**Problem requirements:** Pictures don't belong in the copy; print all the records exactly.

=-=-=-=-=

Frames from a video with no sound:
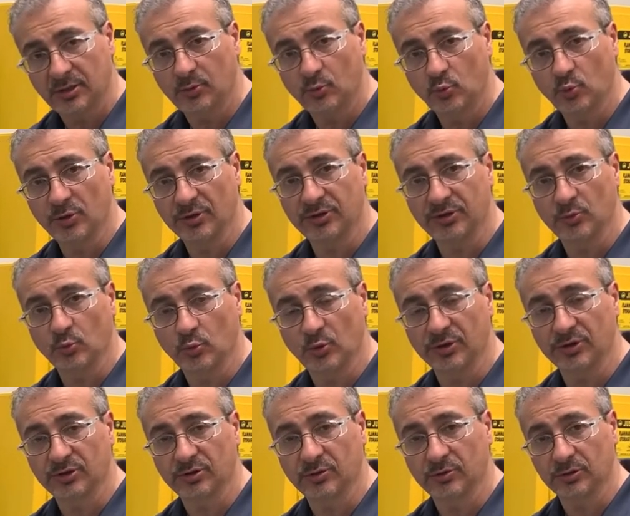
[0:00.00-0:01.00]
with, with
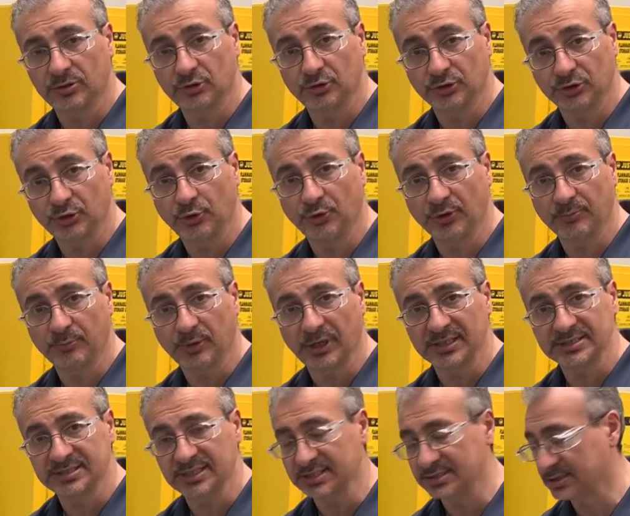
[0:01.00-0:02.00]
your curing
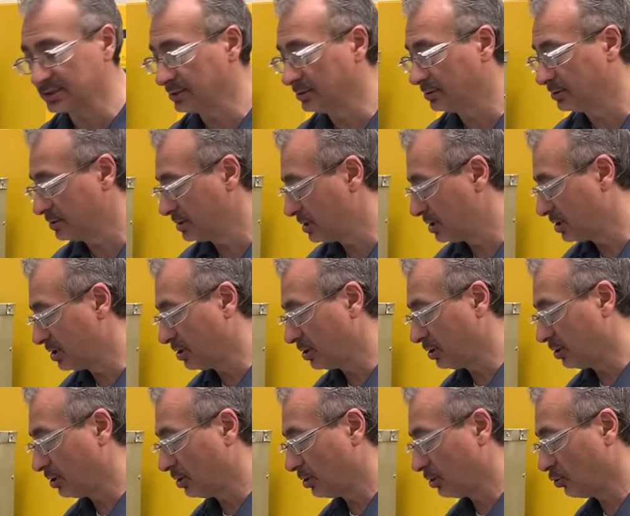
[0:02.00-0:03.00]
process.
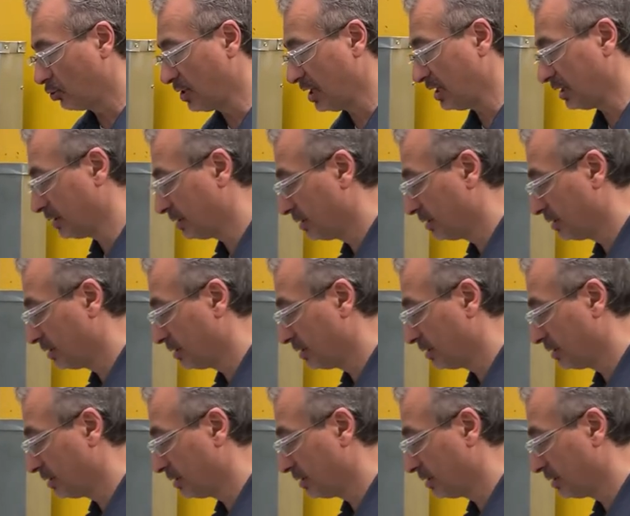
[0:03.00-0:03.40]
Okay.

=-=-=-=-=

**Problem solution:**
Frames from a video with no sound:
[0:00.00-0:01.00]
with, with
[0:01.00-0:02.00]
your curing
[0:02.00-0:03.00]
process.
[0:03.00-0:03.40]
Okay.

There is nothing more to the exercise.